• [Instructions for the task] The listing is to be transcribed in full, with its images left out.

• [Supplied information]
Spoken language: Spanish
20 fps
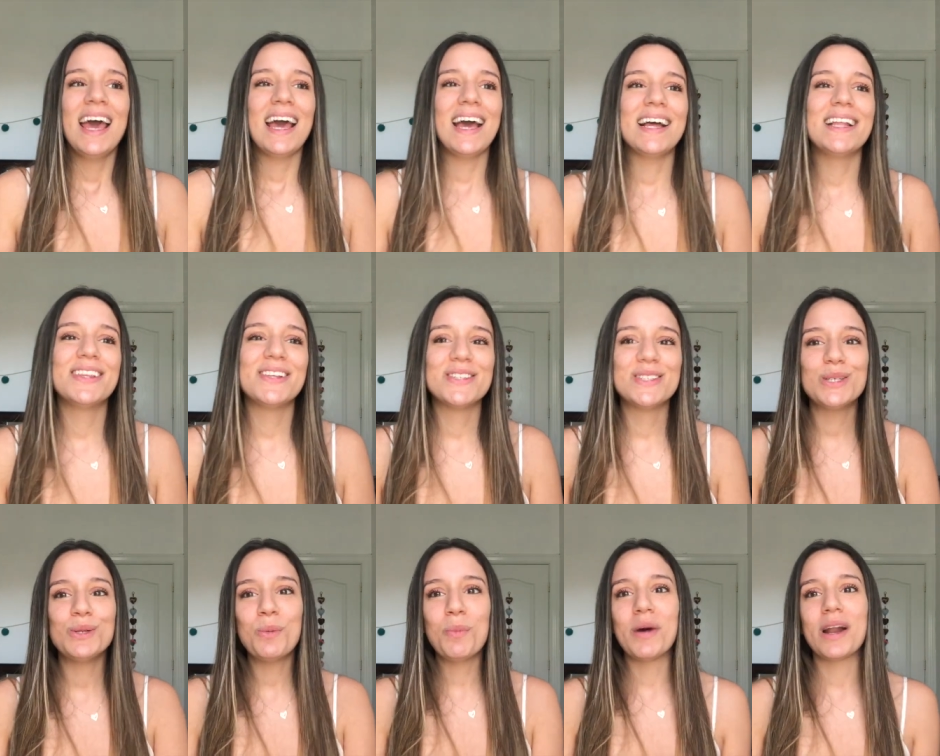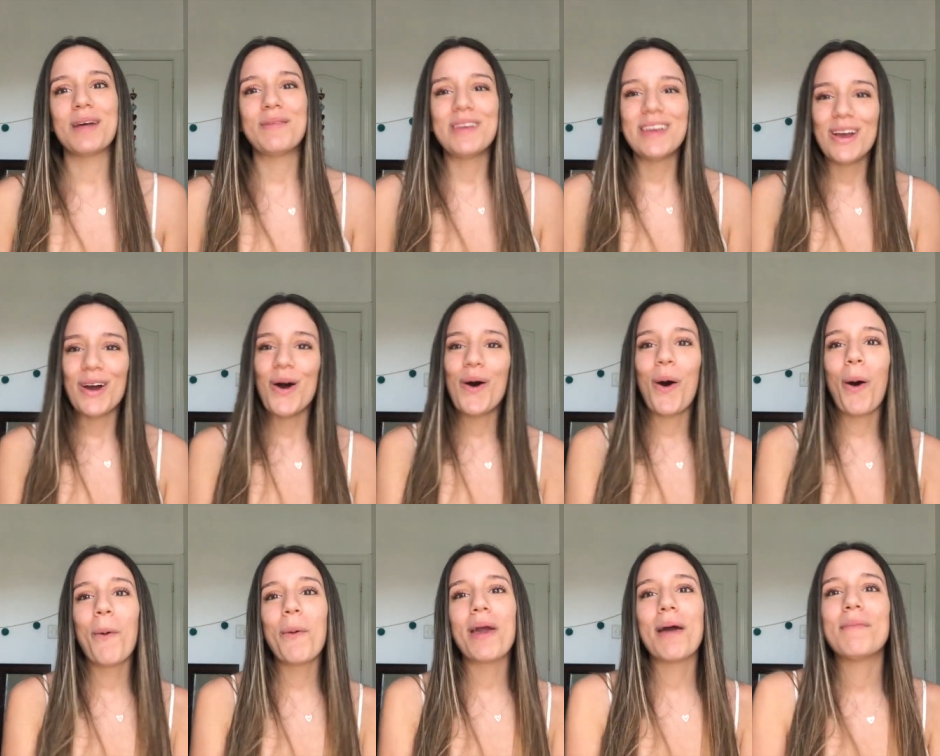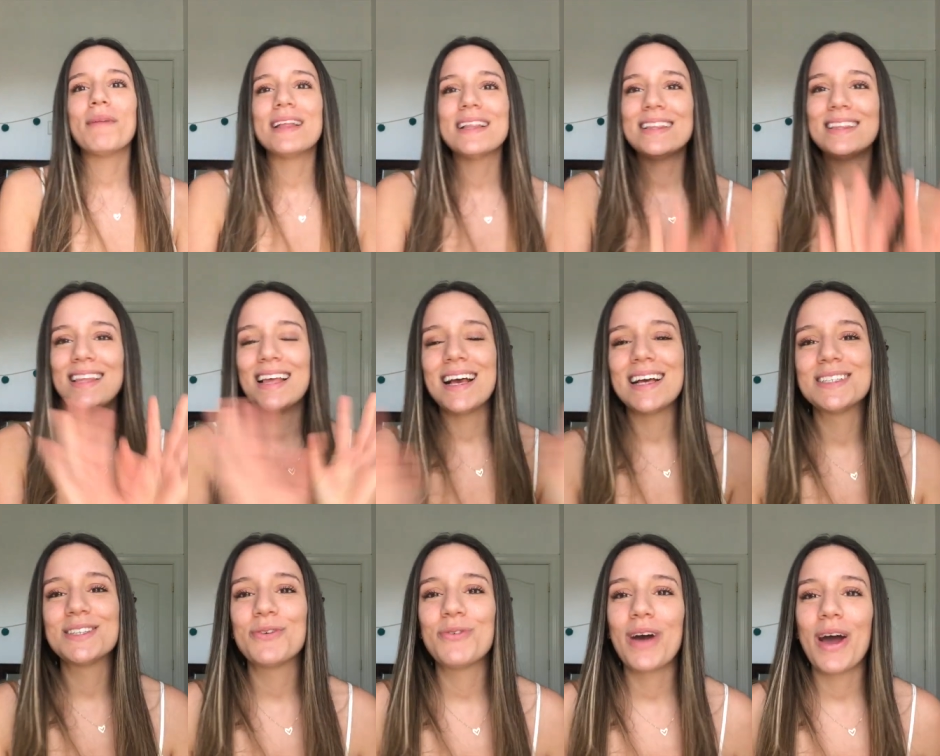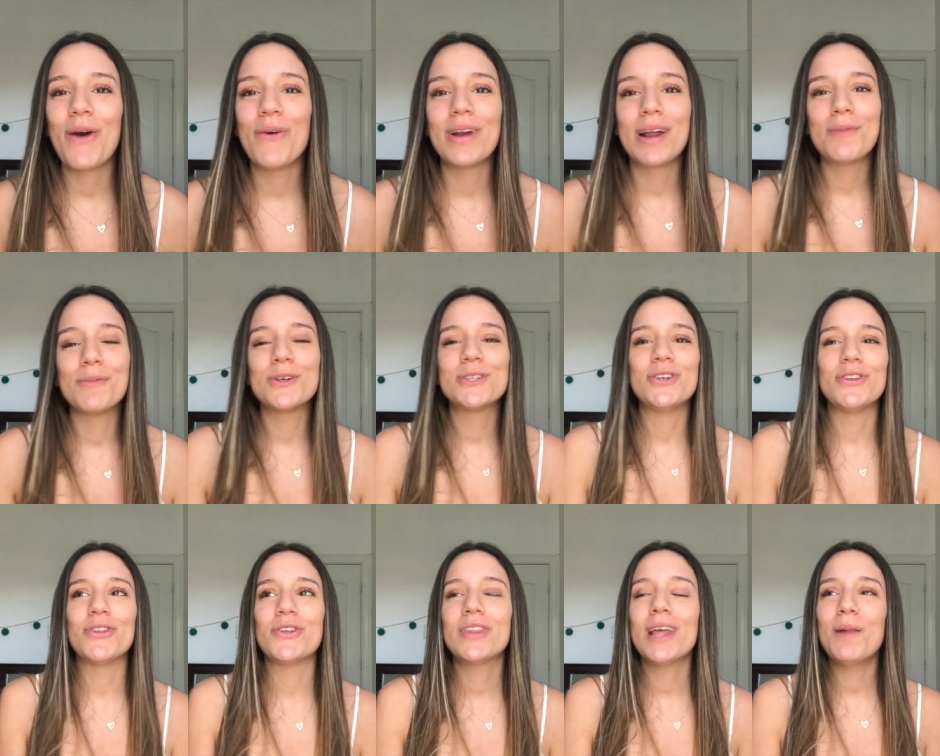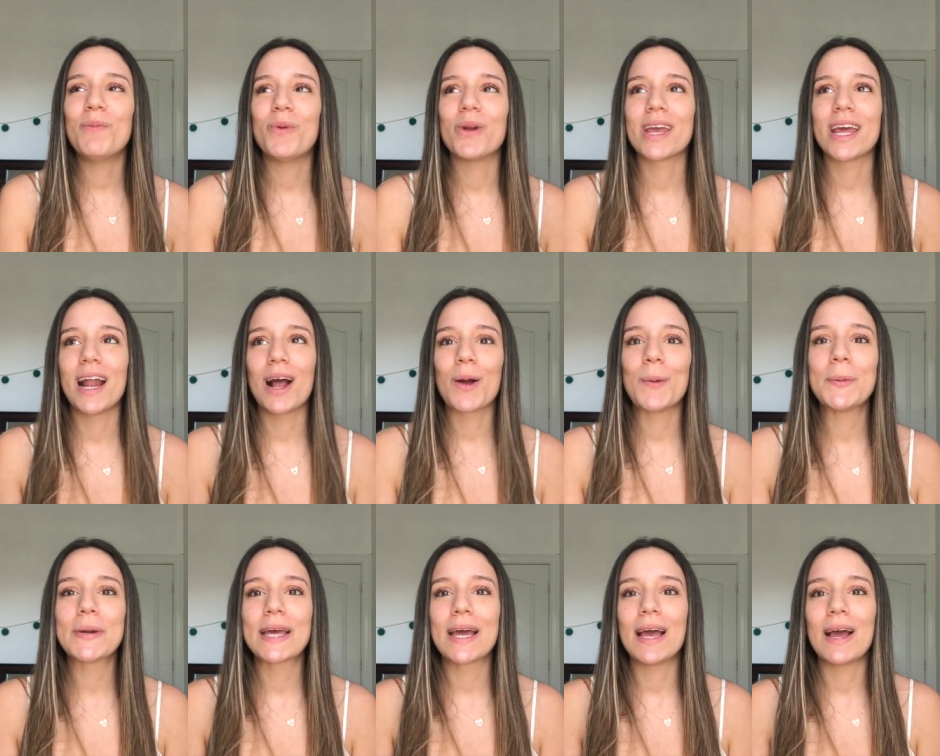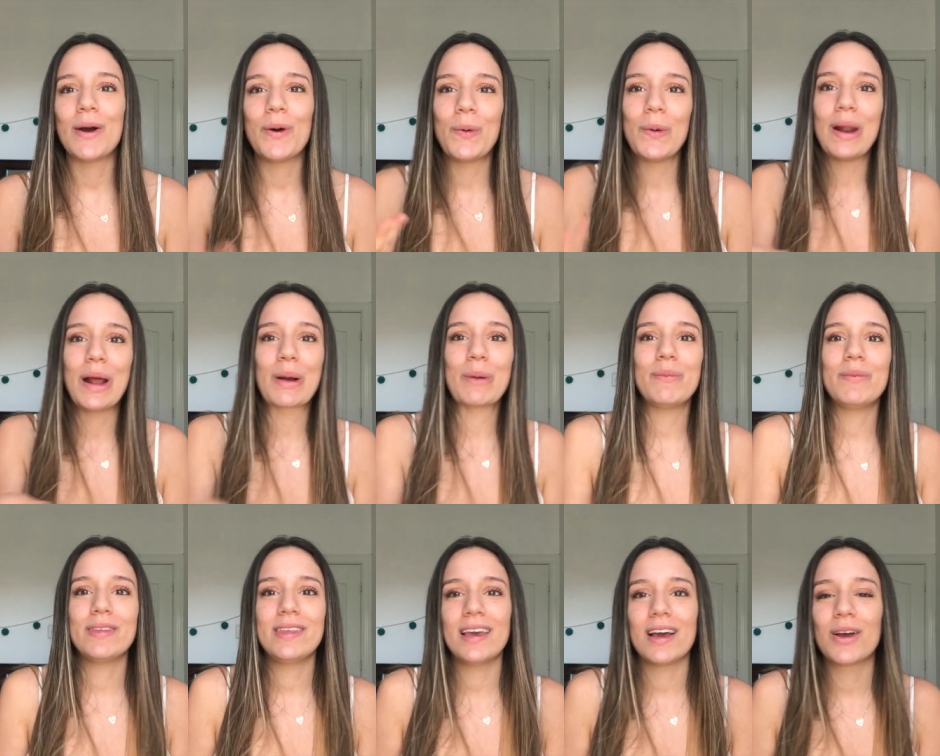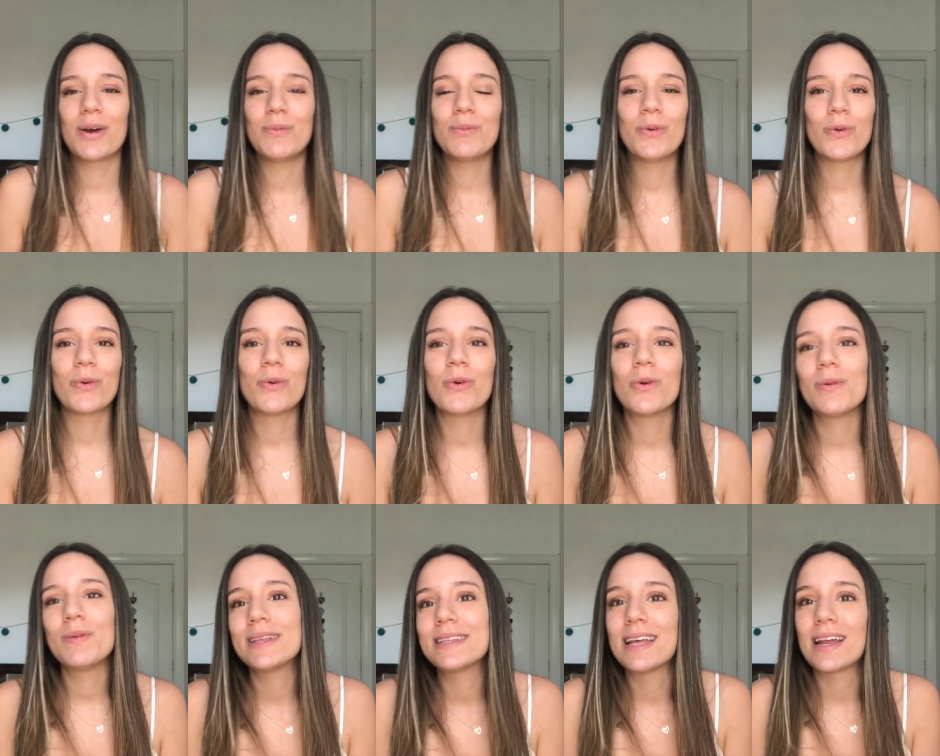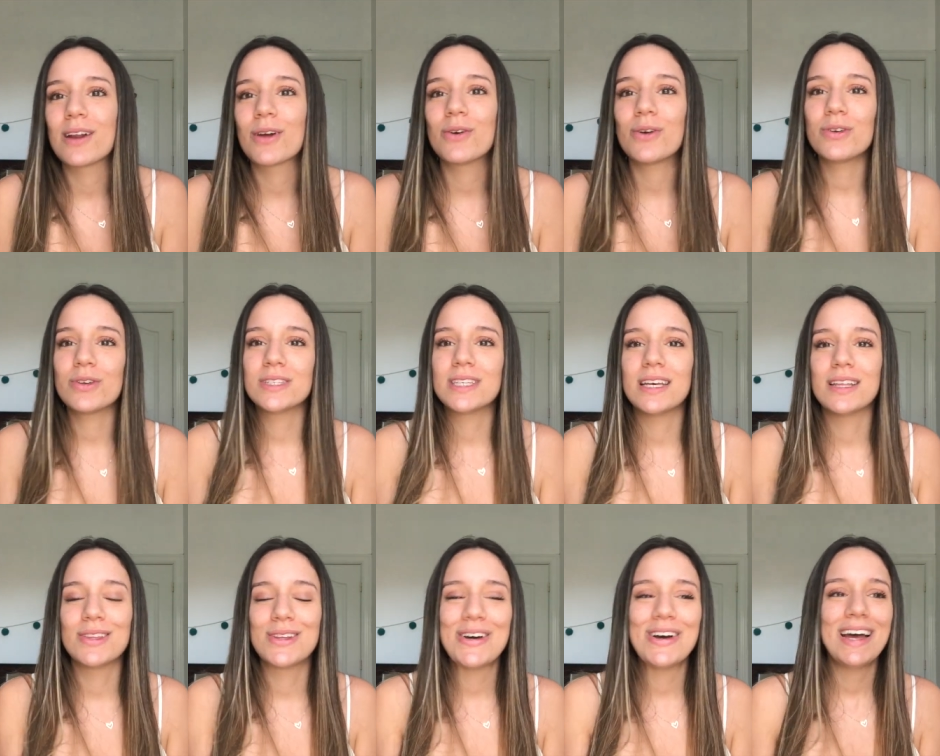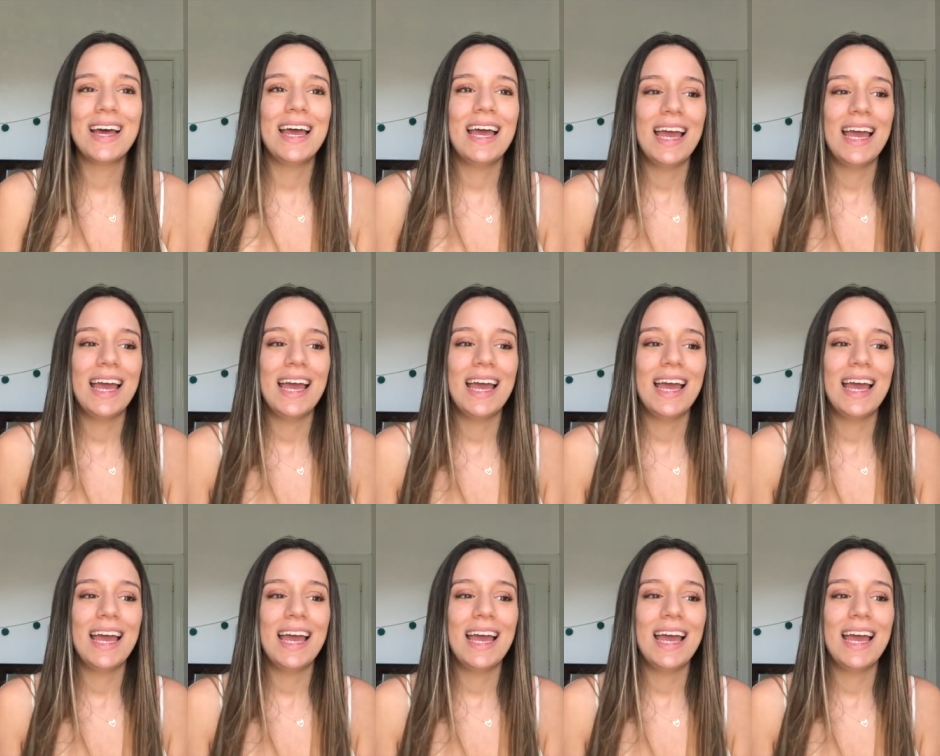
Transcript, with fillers: Entonces para mí obviamente eso fue una emoción total porque era como que una compañía como Google me está reconociendo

• [Solution for this task]
Spoken language: Spanish
20 fps
Transcript, with fillers: Entonces para mí obviamente eso fue una emoción total porque era como que una compañía como Google me está reconociendo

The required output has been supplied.